= Task material =
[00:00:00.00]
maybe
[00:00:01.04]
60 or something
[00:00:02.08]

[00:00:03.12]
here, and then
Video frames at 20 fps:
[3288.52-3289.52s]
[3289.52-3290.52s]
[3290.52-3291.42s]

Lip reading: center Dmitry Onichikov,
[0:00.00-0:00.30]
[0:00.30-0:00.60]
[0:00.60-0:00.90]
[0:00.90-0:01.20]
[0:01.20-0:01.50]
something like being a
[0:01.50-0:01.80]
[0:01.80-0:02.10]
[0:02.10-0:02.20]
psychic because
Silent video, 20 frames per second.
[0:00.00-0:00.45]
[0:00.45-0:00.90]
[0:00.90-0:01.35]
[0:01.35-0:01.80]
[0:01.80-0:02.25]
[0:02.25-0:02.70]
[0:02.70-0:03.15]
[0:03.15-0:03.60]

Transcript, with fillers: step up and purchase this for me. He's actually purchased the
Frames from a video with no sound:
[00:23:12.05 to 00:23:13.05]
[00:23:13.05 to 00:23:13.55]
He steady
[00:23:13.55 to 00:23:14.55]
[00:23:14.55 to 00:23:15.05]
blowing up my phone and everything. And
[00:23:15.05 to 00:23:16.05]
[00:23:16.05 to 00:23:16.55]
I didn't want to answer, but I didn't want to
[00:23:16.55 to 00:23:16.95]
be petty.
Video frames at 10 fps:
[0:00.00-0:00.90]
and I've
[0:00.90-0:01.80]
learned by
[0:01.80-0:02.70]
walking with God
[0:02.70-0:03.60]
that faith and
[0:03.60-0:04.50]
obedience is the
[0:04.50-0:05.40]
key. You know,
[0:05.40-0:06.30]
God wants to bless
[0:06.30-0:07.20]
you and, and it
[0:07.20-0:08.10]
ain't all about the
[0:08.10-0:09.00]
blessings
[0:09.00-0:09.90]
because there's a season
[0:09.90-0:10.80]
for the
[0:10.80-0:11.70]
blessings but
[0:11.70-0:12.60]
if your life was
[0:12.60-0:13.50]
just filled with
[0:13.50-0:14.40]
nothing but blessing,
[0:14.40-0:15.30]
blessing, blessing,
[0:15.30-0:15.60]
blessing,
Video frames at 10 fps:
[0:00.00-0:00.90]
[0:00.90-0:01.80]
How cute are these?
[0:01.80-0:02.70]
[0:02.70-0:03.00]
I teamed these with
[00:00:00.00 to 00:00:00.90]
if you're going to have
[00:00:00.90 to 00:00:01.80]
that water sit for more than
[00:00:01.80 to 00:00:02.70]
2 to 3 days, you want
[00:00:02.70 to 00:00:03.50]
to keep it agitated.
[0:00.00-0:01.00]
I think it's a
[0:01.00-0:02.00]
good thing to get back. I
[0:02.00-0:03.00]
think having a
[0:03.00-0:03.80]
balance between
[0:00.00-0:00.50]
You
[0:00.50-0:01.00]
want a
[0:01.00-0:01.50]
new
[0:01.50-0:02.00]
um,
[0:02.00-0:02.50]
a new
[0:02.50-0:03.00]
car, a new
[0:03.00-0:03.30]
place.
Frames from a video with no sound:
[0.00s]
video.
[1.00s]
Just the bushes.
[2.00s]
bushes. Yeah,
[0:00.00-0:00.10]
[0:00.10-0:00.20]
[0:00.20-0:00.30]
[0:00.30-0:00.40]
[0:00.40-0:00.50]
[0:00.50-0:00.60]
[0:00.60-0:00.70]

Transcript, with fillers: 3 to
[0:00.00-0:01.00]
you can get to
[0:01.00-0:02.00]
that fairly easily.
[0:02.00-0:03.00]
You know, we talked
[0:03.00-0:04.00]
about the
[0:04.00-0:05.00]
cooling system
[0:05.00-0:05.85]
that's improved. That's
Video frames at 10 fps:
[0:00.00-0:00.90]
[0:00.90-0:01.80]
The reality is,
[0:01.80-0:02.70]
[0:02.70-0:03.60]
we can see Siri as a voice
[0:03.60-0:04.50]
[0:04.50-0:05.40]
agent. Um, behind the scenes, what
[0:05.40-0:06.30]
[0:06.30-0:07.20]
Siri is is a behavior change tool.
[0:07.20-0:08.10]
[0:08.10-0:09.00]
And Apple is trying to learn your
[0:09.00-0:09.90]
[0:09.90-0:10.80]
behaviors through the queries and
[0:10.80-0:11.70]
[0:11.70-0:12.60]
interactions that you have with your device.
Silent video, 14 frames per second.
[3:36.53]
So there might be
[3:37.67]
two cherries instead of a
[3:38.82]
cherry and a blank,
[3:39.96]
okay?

= Task description =
Only lines holding the word "fillers" are wanted, so copy each of them from the records above.

= Problem solution =
Transcript, with fillers: step up and purchase this for me. He's actually purchased the
Transcript, with fillers: 3 to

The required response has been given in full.